> THE INPUT:
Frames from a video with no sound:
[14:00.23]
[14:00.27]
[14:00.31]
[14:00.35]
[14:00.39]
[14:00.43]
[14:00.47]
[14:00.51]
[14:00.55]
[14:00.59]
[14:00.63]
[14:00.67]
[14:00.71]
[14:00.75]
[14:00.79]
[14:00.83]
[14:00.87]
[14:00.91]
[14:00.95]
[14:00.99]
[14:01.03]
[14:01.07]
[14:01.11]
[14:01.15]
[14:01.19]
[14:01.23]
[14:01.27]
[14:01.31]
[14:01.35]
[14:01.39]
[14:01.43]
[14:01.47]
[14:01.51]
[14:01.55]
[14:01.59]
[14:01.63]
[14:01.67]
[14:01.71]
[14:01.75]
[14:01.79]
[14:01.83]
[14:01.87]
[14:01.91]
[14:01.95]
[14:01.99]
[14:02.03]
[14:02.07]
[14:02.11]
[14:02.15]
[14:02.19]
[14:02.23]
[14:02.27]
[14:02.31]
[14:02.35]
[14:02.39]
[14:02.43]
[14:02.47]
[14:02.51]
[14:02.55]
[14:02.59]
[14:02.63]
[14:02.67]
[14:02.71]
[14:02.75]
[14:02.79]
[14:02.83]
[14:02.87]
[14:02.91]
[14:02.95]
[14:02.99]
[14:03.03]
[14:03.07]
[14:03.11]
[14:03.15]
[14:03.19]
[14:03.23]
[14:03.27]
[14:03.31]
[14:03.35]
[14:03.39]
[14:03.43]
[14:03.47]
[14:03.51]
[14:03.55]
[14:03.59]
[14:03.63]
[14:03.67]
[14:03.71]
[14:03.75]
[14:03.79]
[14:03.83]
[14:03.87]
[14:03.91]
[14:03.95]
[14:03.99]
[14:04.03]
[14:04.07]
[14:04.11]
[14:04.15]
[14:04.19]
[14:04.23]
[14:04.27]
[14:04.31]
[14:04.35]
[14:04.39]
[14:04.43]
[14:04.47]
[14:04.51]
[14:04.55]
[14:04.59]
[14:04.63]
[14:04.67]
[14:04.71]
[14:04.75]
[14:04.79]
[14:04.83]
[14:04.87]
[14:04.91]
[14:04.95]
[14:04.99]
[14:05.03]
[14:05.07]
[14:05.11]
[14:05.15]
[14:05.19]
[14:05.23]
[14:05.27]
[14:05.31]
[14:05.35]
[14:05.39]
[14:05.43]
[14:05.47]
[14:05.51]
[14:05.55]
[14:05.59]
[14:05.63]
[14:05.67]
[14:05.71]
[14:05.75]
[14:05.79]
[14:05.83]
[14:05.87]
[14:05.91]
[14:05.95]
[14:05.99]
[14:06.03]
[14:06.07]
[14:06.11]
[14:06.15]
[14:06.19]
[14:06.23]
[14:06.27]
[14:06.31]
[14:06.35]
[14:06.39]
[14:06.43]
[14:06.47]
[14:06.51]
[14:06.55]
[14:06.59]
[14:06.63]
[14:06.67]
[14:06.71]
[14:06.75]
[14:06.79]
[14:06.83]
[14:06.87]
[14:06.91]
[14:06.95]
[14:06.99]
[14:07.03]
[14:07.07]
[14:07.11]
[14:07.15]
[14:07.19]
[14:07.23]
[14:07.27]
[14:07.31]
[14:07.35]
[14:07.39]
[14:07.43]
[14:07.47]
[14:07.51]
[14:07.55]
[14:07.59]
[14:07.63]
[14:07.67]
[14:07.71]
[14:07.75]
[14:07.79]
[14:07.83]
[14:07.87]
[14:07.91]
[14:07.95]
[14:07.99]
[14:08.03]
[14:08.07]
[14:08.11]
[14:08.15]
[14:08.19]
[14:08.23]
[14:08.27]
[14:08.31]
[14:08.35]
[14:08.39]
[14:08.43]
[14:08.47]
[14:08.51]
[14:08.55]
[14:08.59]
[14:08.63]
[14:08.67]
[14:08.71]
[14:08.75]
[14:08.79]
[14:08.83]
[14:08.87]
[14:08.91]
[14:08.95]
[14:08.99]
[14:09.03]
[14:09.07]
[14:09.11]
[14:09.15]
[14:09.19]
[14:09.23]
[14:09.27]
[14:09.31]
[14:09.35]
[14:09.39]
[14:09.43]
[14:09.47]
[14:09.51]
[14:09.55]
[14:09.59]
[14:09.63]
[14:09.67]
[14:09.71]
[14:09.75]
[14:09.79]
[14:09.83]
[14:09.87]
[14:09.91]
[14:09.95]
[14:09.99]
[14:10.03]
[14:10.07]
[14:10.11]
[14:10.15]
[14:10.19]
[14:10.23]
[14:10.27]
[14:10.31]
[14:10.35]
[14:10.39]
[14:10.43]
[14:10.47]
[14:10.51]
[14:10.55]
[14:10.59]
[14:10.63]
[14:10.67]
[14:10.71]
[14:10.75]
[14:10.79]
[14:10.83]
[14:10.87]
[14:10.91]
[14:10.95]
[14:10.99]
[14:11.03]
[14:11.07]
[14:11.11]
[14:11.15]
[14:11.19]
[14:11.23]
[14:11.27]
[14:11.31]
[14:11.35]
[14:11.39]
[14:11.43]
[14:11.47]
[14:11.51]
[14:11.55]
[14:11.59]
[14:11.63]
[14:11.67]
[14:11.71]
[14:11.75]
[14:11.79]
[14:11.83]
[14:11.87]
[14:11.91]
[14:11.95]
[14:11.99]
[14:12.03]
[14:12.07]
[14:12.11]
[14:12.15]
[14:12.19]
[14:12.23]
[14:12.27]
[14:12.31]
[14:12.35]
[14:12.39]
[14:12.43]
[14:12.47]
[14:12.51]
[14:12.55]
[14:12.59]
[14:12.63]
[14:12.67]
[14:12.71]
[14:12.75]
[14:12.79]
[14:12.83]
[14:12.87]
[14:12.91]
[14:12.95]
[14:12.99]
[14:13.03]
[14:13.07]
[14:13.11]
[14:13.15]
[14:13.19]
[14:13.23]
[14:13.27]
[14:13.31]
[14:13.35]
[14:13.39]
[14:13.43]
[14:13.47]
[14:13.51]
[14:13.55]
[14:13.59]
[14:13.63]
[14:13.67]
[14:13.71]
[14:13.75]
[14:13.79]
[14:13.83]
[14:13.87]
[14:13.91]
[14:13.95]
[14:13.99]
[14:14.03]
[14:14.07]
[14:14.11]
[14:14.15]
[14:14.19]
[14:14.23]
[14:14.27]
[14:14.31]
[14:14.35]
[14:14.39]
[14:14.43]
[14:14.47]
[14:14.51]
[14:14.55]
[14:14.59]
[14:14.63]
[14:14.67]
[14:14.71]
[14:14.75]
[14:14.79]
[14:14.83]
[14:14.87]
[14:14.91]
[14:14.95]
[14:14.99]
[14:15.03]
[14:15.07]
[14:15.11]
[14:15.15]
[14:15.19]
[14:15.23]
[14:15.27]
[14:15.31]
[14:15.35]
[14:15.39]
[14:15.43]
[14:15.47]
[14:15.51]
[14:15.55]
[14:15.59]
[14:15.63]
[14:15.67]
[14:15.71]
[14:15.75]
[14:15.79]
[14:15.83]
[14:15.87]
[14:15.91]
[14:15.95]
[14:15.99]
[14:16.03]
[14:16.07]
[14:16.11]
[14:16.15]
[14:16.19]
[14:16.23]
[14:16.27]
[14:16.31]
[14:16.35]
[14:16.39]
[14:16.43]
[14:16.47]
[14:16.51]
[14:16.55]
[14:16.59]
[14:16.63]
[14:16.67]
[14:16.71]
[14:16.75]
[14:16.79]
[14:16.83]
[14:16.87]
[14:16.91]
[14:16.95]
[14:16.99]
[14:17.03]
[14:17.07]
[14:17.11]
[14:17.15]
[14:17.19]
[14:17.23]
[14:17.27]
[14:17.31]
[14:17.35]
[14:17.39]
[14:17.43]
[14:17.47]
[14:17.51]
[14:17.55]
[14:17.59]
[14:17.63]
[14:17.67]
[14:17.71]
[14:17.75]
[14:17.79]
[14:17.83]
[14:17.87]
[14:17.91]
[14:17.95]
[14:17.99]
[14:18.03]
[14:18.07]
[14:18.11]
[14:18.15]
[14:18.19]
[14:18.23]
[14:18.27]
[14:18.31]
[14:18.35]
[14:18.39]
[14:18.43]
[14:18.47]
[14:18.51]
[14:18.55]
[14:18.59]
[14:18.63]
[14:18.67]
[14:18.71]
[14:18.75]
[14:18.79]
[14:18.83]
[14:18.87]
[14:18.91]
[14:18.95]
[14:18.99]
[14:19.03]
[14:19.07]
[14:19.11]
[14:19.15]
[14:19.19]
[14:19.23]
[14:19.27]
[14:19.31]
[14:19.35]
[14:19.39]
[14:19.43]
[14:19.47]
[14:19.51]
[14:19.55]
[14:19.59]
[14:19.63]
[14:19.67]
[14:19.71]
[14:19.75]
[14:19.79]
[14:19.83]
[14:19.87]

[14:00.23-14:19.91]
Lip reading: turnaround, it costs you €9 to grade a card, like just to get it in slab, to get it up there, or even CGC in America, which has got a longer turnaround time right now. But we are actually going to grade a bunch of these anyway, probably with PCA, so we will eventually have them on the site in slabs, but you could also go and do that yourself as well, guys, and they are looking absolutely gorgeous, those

> ASSIGNMENT: Could you filter the material above and copy each line that holds the word "with"?

> ANSWER AREA:
Frames from a video with no sound:
Lip reading: turnaround, it costs you €9 to grade a card, like just to get it in slab, to get it up there, or even CGC in America, which has got a longer turnaround time right now. But we are actually going to grade a bunch of these anyway, probably with PCA, so we will eventually have them on the site in slabs, but you could also go and do that yourself as well, guys, and they are looking absolutely gorgeous, those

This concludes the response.